START Given records
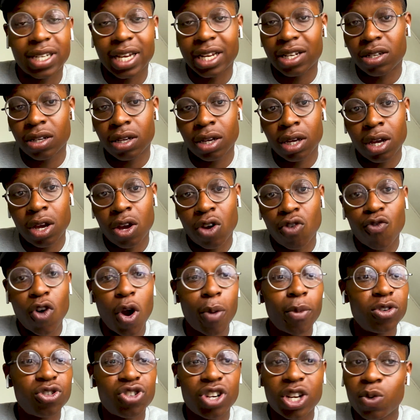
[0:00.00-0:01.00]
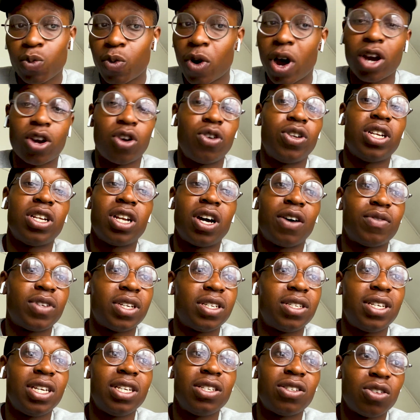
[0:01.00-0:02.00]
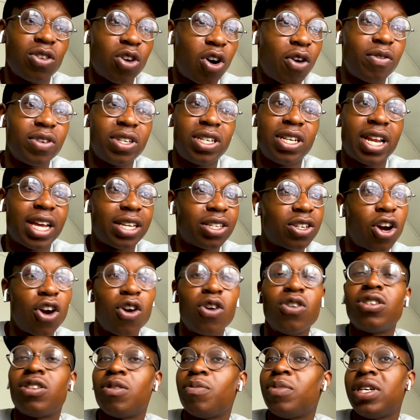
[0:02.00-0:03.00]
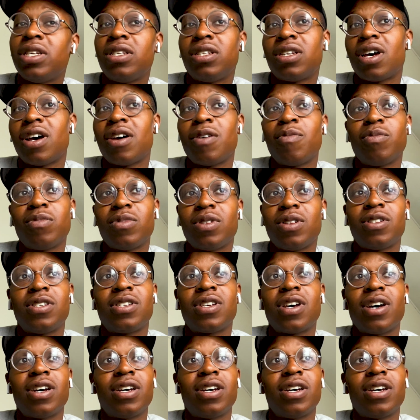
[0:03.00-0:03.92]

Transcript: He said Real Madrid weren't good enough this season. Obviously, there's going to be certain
END Given records
## What you need to do
The records above are to be set down exactly as written, with no images.

## Task solution
[0:00.00-0:01.00]
[0:01.00-0:02.00]
[0:02.00-0:03.00]
[0:03.00-0:03.92]

Transcript: He said Real Madrid weren't good enough this season. Obviously, there's going to be certain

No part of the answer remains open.